§ **THE PROBLEM**
What you produce should match the records below precisely, except that images are removed.

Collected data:
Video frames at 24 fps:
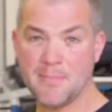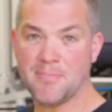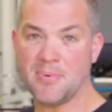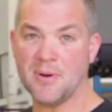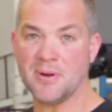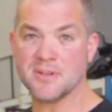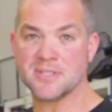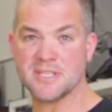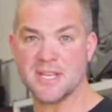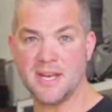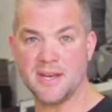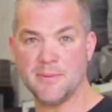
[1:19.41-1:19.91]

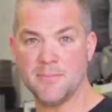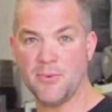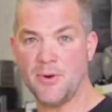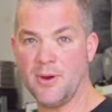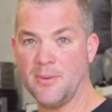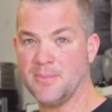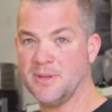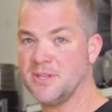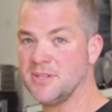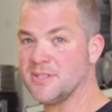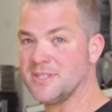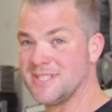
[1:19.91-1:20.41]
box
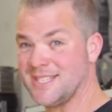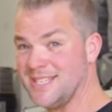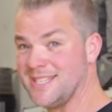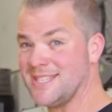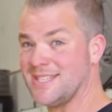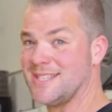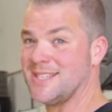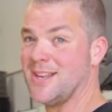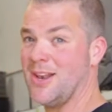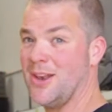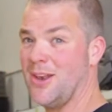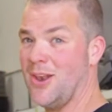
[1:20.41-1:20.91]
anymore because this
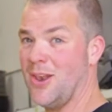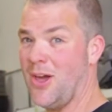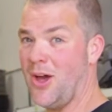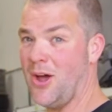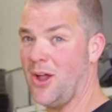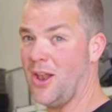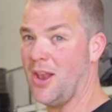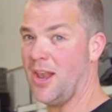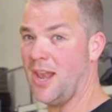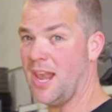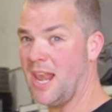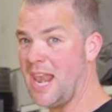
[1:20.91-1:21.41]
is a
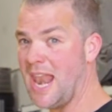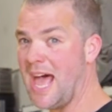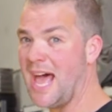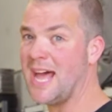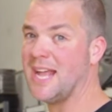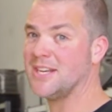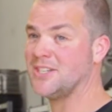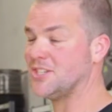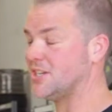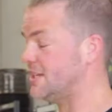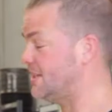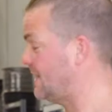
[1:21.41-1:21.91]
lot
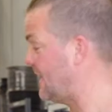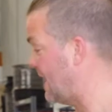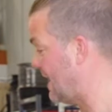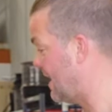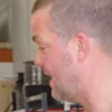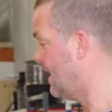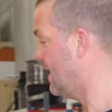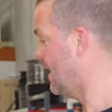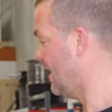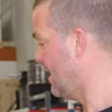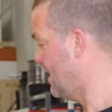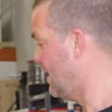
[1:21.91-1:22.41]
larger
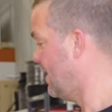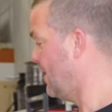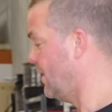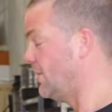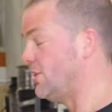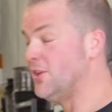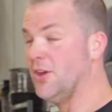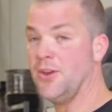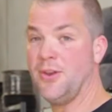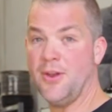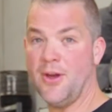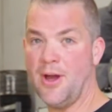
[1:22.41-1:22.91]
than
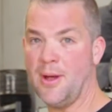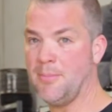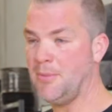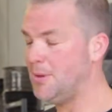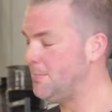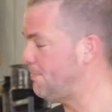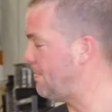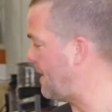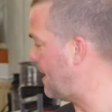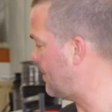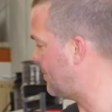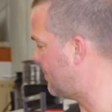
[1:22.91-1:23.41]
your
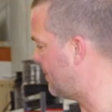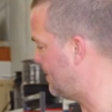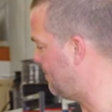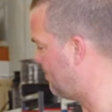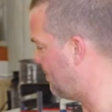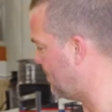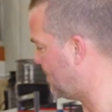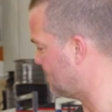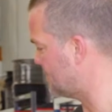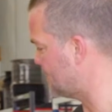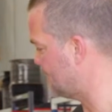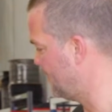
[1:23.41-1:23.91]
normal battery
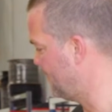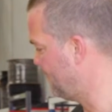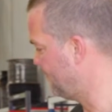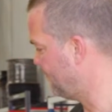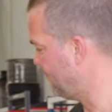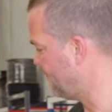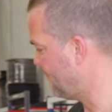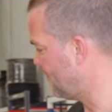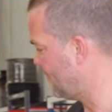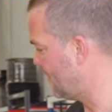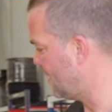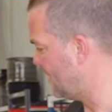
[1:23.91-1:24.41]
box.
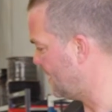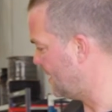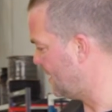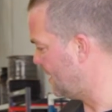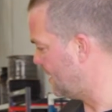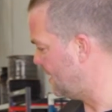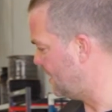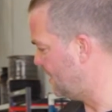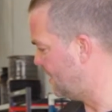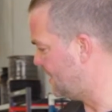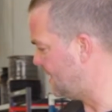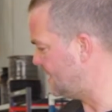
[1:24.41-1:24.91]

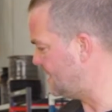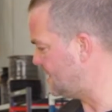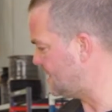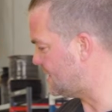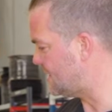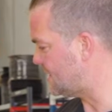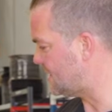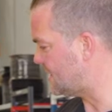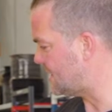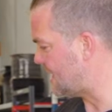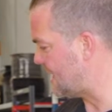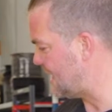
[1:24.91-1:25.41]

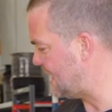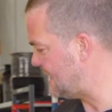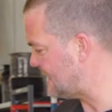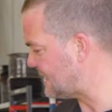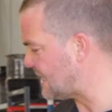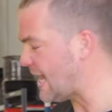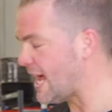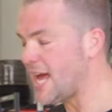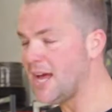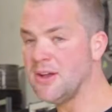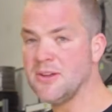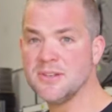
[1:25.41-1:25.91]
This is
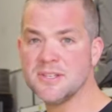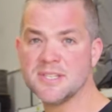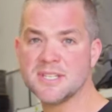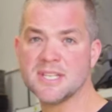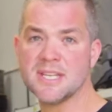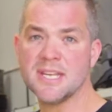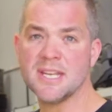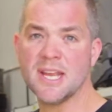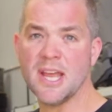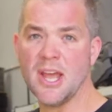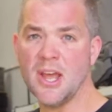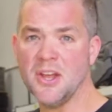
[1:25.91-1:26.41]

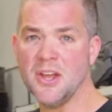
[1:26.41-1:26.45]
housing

§ **ANSWER AREA**
Video frames at 24 fps:
[1:19.41-1:19.91]

[1:19.91-1:20.41]
box
[1:20.41-1:20.91]
anymore because this
[1:20.91-1:21.41]
is a
[1:21.41-1:21.91]
lot
[1:21.91-1:22.41]
larger
[1:22.41-1:22.91]
than
[1:22.91-1:23.41]
your
[1:23.41-1:23.91]
normal battery
[1:23.91-1:24.41]
box.
[1:24.41-1:24.91]

[1:24.91-1:25.41]

[1:25.41-1:25.91]
This is
[1:25.91-1:26.41]

[1:26.41-1:26.45]
housing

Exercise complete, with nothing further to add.